Stored items
------------------------

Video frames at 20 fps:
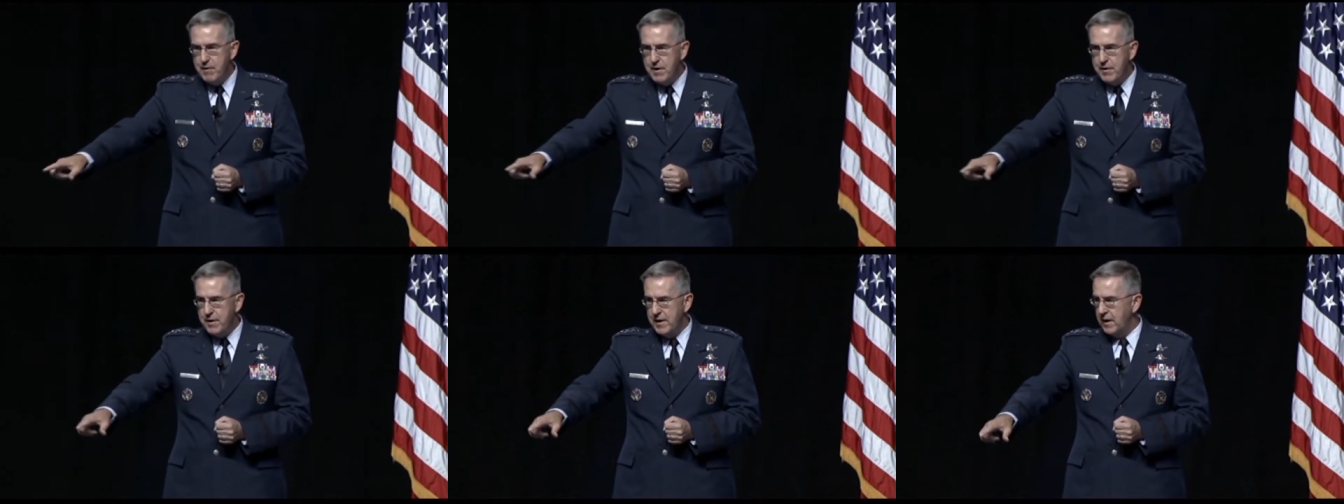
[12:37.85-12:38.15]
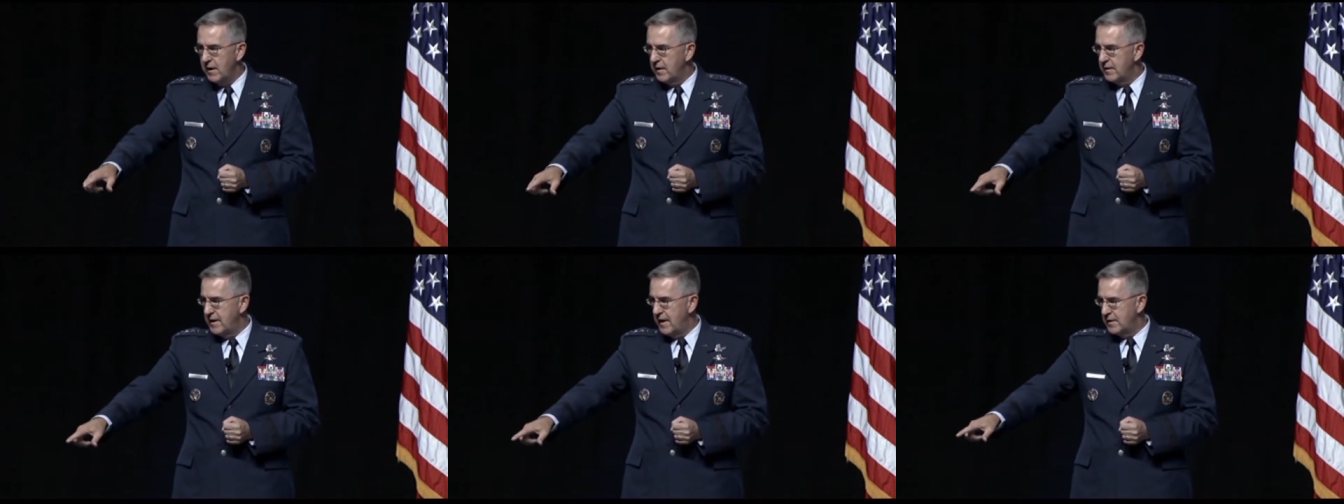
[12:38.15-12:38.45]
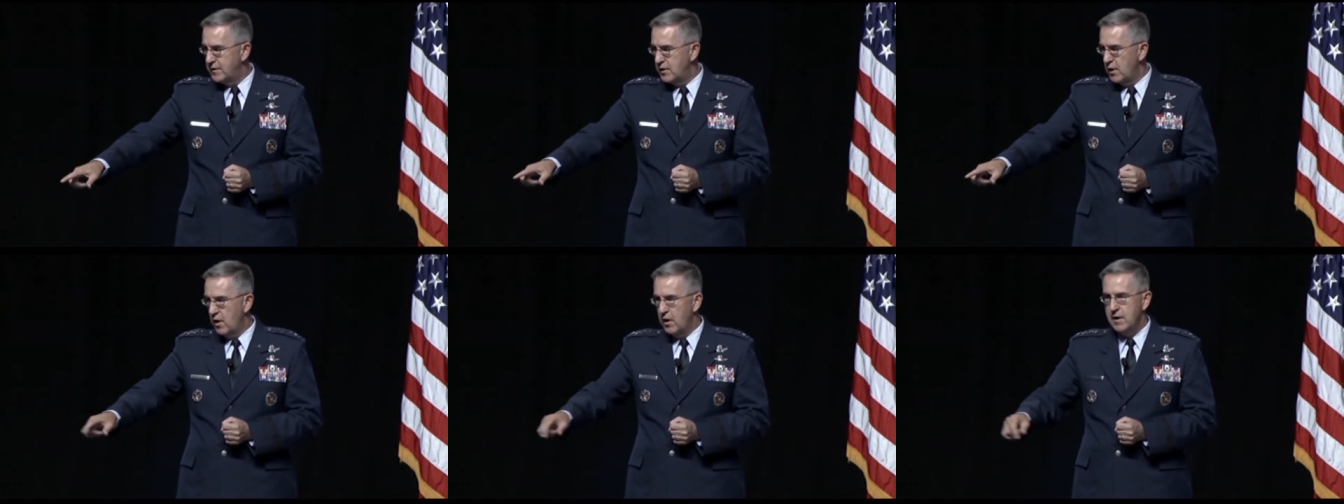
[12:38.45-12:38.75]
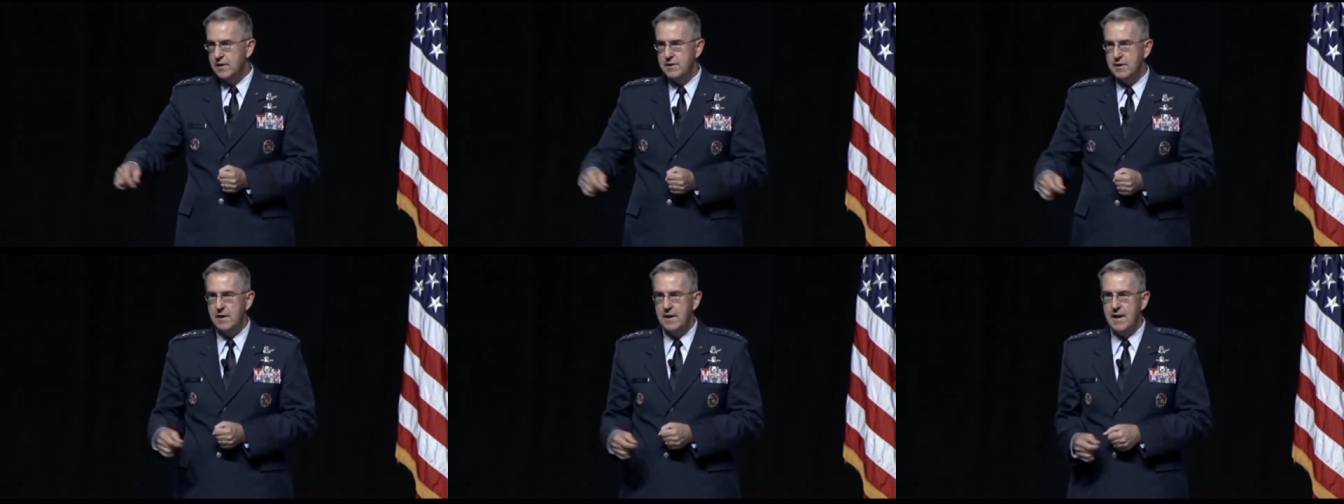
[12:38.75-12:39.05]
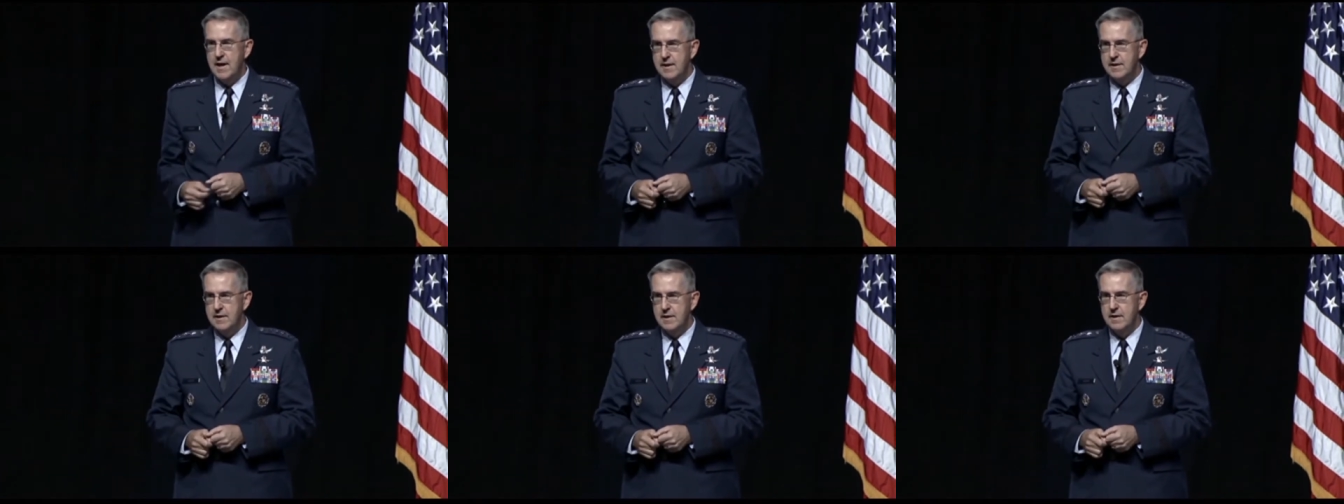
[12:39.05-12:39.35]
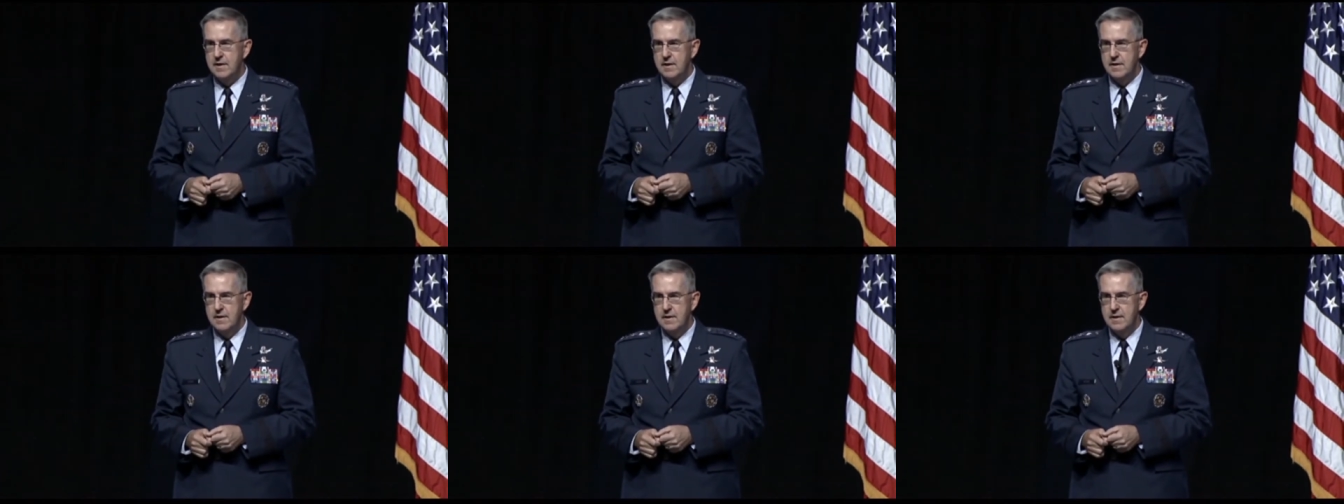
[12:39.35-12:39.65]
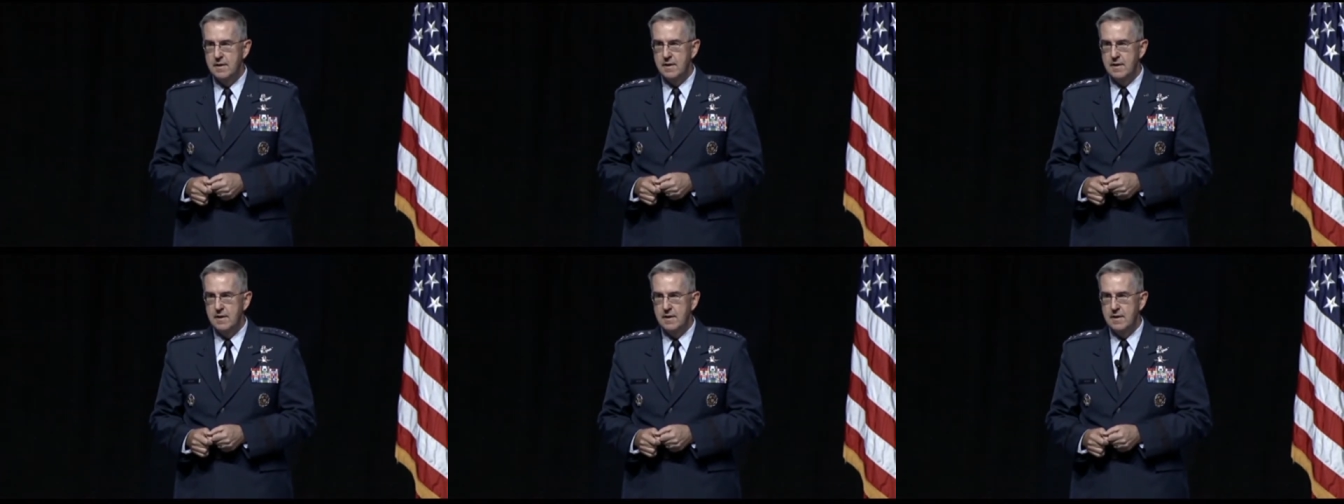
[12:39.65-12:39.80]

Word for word: everything on that chart is connected.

------------------------

• Work request
What you return must match each record exactly and contain no images.

• Exercise answer
Video frames at 20 fps:
[12:37.85-12:38.15]
[12:38.15-12:38.45]
[12:38.45-12:38.75]
[12:38.75-12:39.05]
[12:39.05-12:39.35]
[12:39.35-12:39.65]
[12:39.65-12:39.80]

Word for word: everything on that chart is connected.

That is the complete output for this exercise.